If it's interrupted or a provider call fails, just run the same command again —
completed items skip, failed ones retry, and nothing is double-paid.

## Step 4 — Grade

```bash
itemeval grade aime.yaml
```

The `numeric` scorer parses each stored solution's `ANSWER:` line and compares
it to the target. No LLM, no cost, instant. Results go to
`studies/aime_quickstart/gradings.parquet`; any solution whose answer could not
be parsed is kept and flagged (`parse_ok=false`), never silently dropped.
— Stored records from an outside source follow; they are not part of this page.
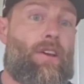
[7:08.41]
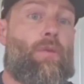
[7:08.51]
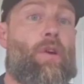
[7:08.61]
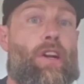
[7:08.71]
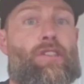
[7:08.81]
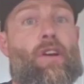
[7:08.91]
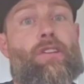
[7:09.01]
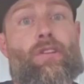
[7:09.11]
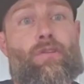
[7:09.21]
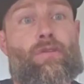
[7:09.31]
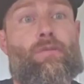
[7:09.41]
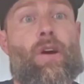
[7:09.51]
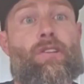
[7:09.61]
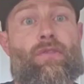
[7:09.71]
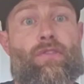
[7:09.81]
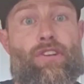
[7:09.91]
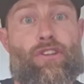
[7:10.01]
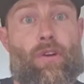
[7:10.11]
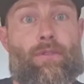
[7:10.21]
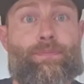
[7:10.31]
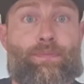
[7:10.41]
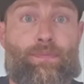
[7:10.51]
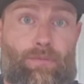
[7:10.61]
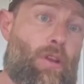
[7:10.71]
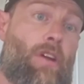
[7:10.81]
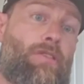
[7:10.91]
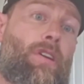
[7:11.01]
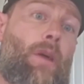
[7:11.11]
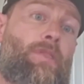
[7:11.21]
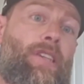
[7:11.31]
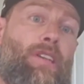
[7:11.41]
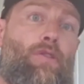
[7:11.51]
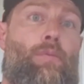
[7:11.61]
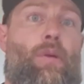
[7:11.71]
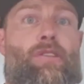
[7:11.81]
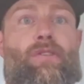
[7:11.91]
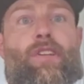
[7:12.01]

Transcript: we're going to start to lose muscle for sure. It also comes down to a personal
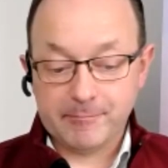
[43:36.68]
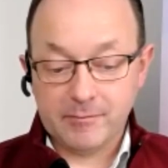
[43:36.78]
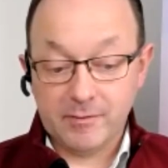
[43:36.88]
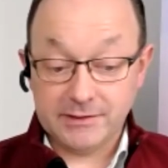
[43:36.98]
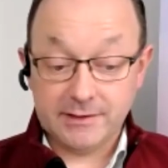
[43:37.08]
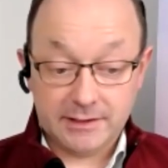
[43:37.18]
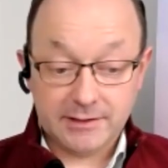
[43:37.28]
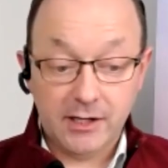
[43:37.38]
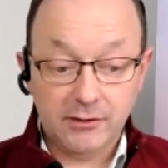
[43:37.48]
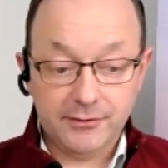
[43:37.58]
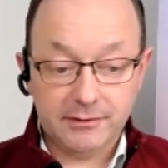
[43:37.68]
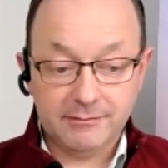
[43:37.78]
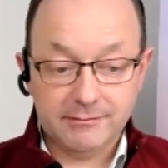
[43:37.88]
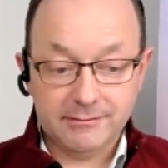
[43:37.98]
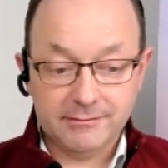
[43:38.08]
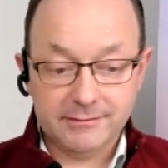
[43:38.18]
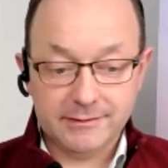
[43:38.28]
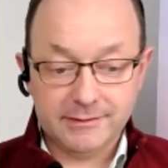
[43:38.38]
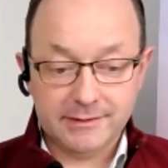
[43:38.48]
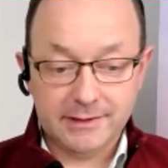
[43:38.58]
that's helpful.
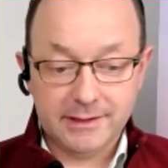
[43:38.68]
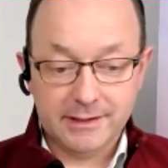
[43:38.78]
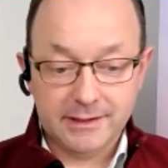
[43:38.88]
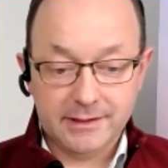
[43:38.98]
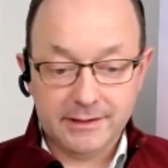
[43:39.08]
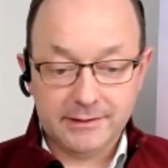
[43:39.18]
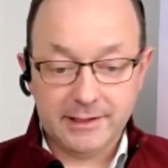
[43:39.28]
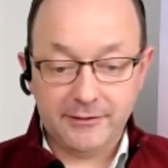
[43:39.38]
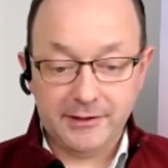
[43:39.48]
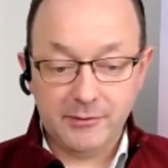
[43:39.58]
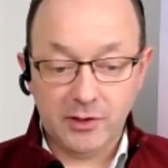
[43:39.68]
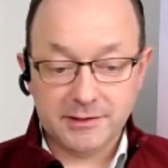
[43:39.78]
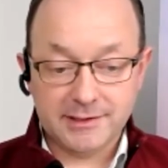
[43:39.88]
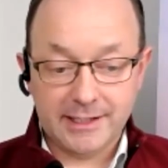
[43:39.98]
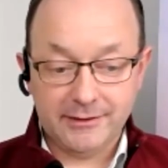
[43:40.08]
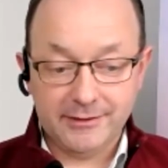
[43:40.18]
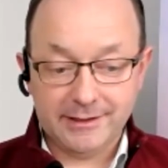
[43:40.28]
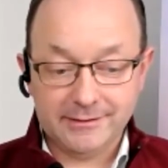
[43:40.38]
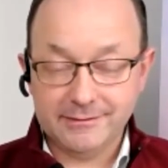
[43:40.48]
Do you have any more to say on that,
## Step 5 — Export and look at your data

```bash
itemeval export aime.yaml
```

This writes the analysis-ready table and prints the spend summary:

- `studies/aime_quickstart/export/gradings_long.parquet` (+ a CSV mirror) —
  **one row per grading event**, 45 columns.
- `studies/aime_quickstart/export/ledger.csv` — the cost ledger.

Open it:

```python
import pandas as pd

df = pd.read_parquet("studies/aime_quickstart/export/gradings_long.parquet")
df[["item_id", "model", "score", "score_raw", "solution", "gen_usd"]]
```

Each row tells you, for one problem: the score (`1.0`/`0.0`), the raw value the
scorer extracted (`score_raw`), the full solution text, token counts, and what
that call cost. The aggregate accuracy is `df.score.mean()` — but the point of
itemeval is that you have the rows, not just the mean.
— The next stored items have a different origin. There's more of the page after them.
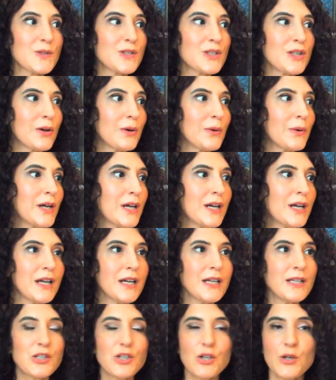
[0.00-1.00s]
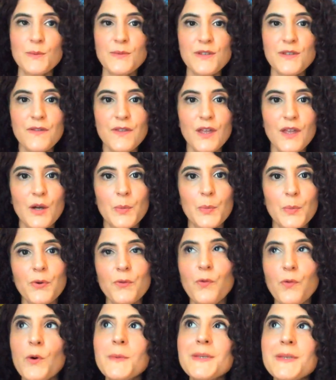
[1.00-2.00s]
So, in terms of the
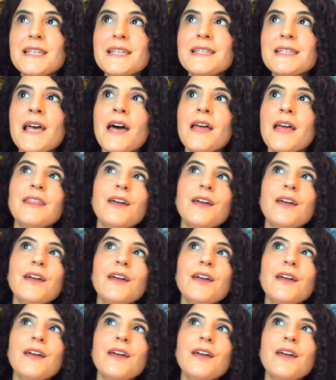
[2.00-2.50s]
performances,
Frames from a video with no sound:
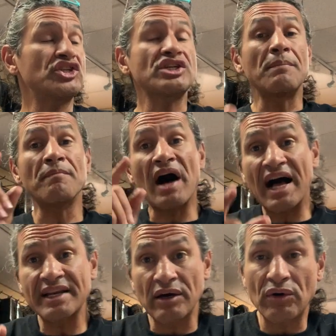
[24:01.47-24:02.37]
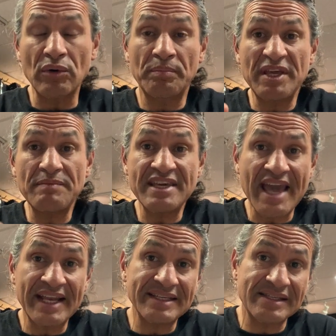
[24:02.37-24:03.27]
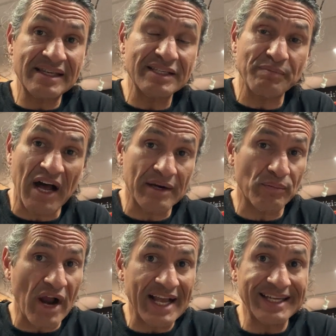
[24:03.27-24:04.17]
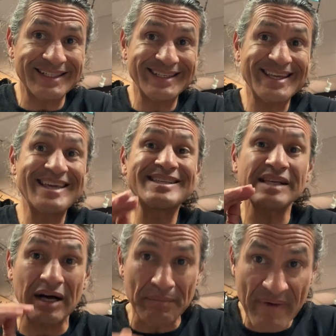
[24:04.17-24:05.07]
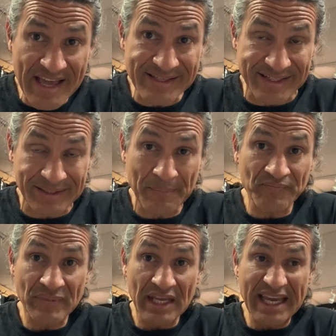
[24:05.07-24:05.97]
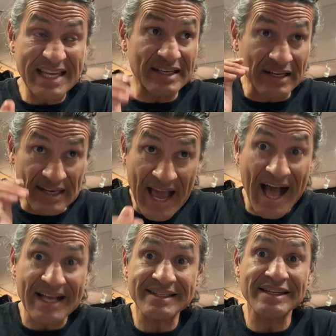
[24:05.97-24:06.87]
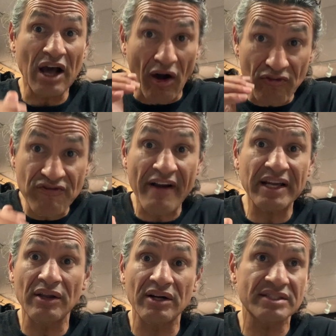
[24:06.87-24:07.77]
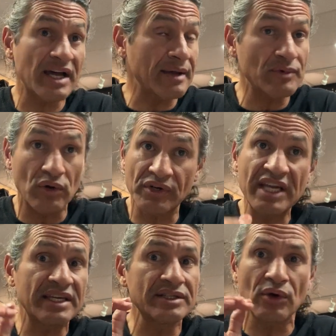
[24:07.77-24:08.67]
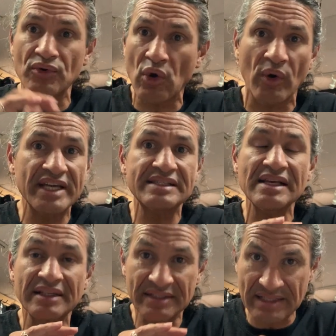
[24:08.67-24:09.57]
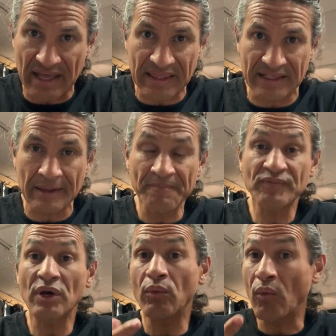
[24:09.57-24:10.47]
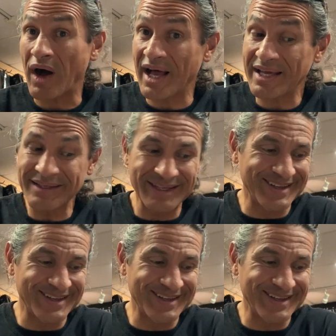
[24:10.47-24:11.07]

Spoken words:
Shimano BB86 bottom bracket is amazing. It lasts a very long time. No creaking, no noise, nothing. Why?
## Step 6 — Check the books

```bash
itemeval status aime.yaml
```

`status` shows the completion matrix (5/5 done), error/parse-failure counts,
and spend per stage. Run it any time; like `estimate`, it never calls a model.

## What just happened

- The dataset revision was **pinned** at first run (`dataset_locks.json`), and a
  **manifest** was written per run with template hashes, model ids, effective
  sampling params, and package versions — re-running the same config
  reproduces the same study ([Pipeline Concepts](Pipeline-Concepts.md)).
- Everything is **resumable**: re-run any command and completed work skips.
- Want more items? Raise `dev_items`, or switch `policy` —
  see [Tutorial 5](Tutorial-Budget-and-Scale.md) before scaling.

## Variations

- **Letter answers** (A/B/C/D): `scorer: multiple_choice` — your dataset's
  `input` column must already contain the choices.
- **String answers**: `scorer: exact_match`.
- **Free-form answers that need judgment**: you need an LLM judge —
  that's [Tutorial 2](Tutorial-LLM-Judge.md).